- Stylistic origins: Psychedelic trance; psybient; ambient; ambient house; dub; trip hop; psychedelia;
- Cultural origins: Early 1990s, London, United Kingdom
- Typical instruments: Drums; tabla; drum machine; sequencer; acoustic guitar; sampler; electric guitar; sitar; bass guitar; synthesizer; keyboard;

= Psydub =

Music genre

Psydub (not to be confused with dub) is a fusion genre of electronic music that has roots in psychedelic trance, ambient and dub music.
Incorporated dub elements are melodic basslines, deep reggae roots and producing techniques like dynamically adding extensive echo, reverb, panoramic delay, and occasional dubbing of vocal or instrumental snippets from the original version or other works.
An incorporated ambient element is an emphasis on tone and atmosphere.

Incorporated psytrance and Goa trance elements are low-bass frequencies and hypnotic melodies and the use of vocal samples, often from science fiction movies. Those samples mostly contain references to psychedelic drugs, cannabis, parapsychology, extraterrestrial life, existentialism, out of body experiences, dreams, physics, molecular biology, electronics, time travel and spirituality.
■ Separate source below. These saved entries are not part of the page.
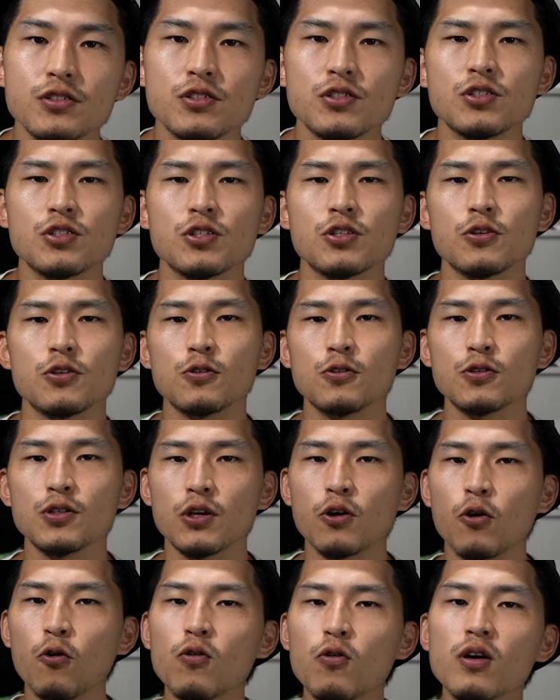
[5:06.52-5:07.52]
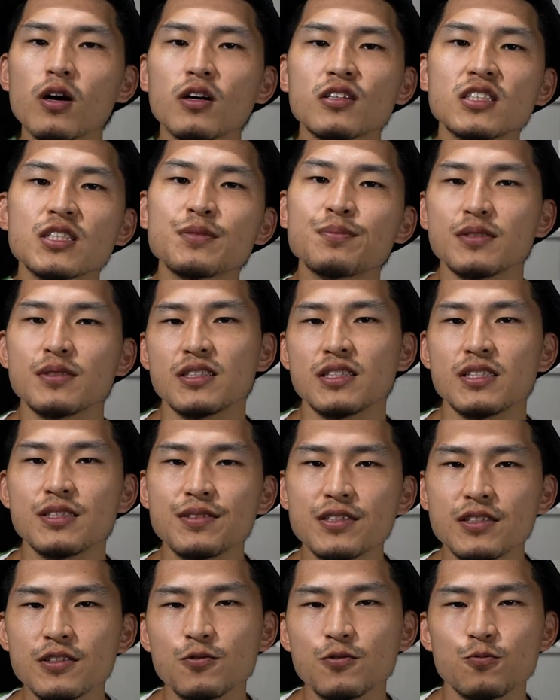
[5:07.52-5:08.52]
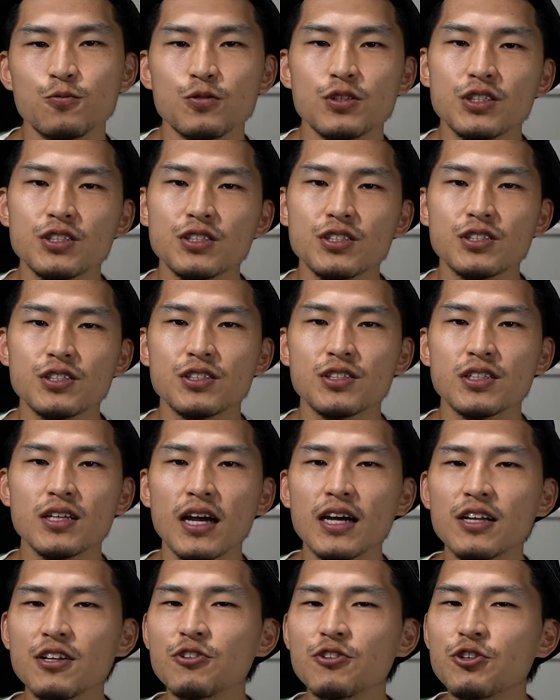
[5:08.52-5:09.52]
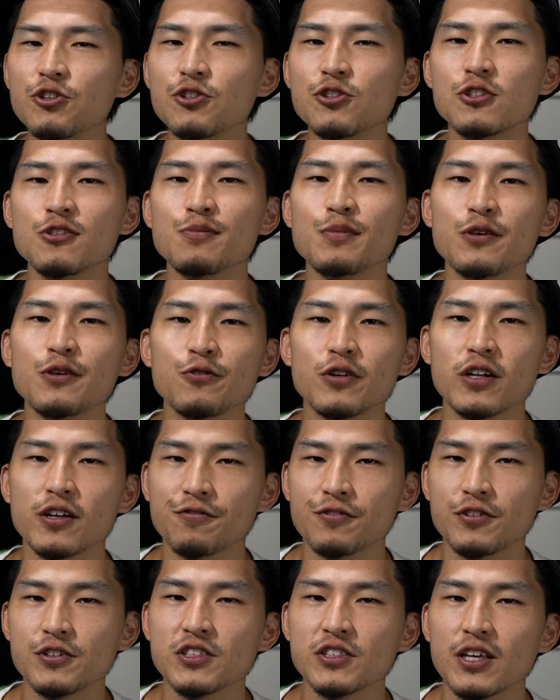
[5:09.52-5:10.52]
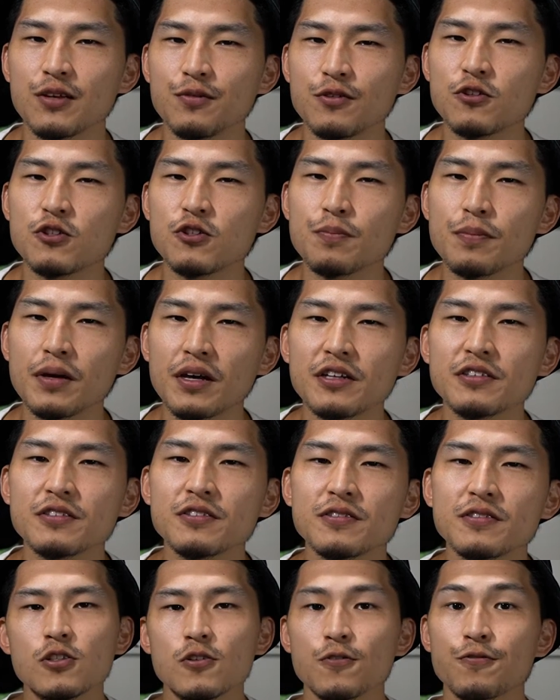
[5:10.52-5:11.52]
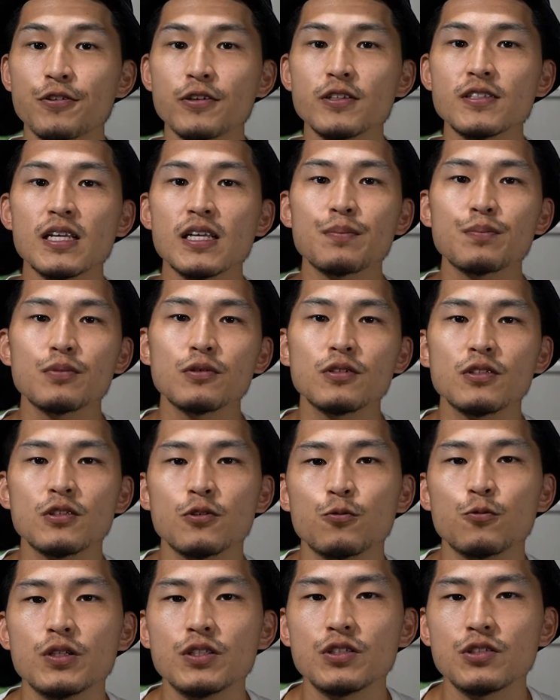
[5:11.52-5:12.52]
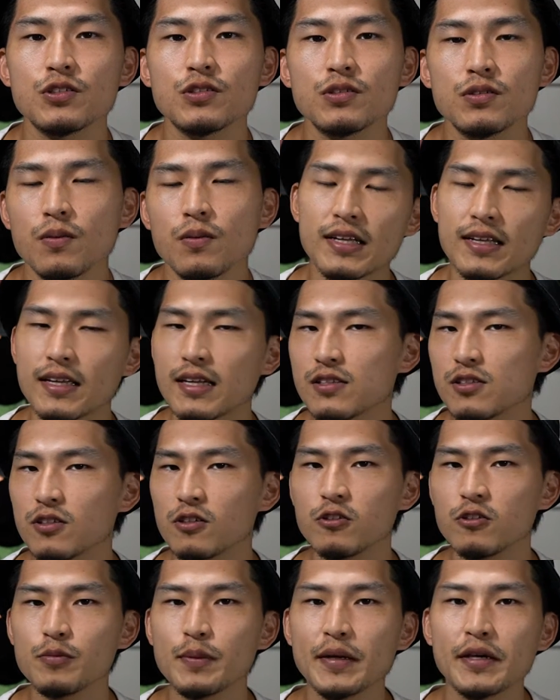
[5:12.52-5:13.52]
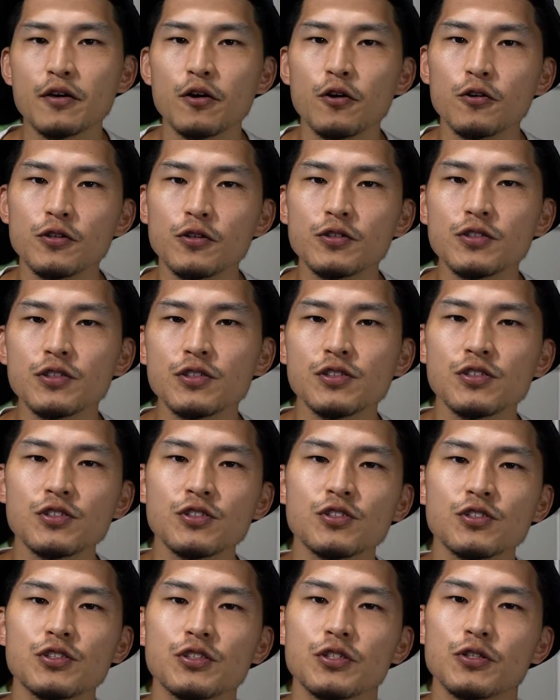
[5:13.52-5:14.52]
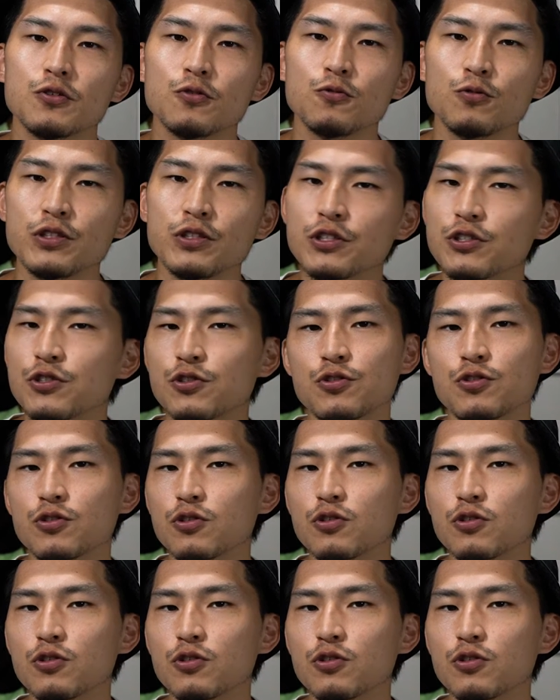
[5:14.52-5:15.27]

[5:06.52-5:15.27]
so the whole concept of season was kind of new to me when I first came to Japan. So for example, in the winter, it gets a little bit colder, so we just,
Psydub is also highly influenced by the music of India.

==History==

The pioneers of the genre were mostly interested in the combination between ambient music and dub. The Orb can be seen as one of the first producers to combine the two genres. Several tracks on their first album "The Orb's Adventures Beyond the Ultraworld", released in 1991, already sound a lot like contemporary Psydub.
Psydub developed further by the influence of Psytrance. Psytrance producers have always had a keen interest in all kinds of music and a few of them have produced tracks that have big Dub influences. Most notably is the song "Vapour Rumours", released in 1996 and produced by the band Shpongle, consisting of Simon Posford a.k.a. Hallucinogen and Raja Ram and the album "Earthbound" by Gaudi, produced in 1994 and released on triple vinyl in 1998 by Bustin' Loose Recordings, who were two of the first acts to produce psybient music. A good example of the combination between psytrance and dub is the album In Dub, a collection of Hallucinogen tracks remixed by the record producer Ott, which was released in October 2002.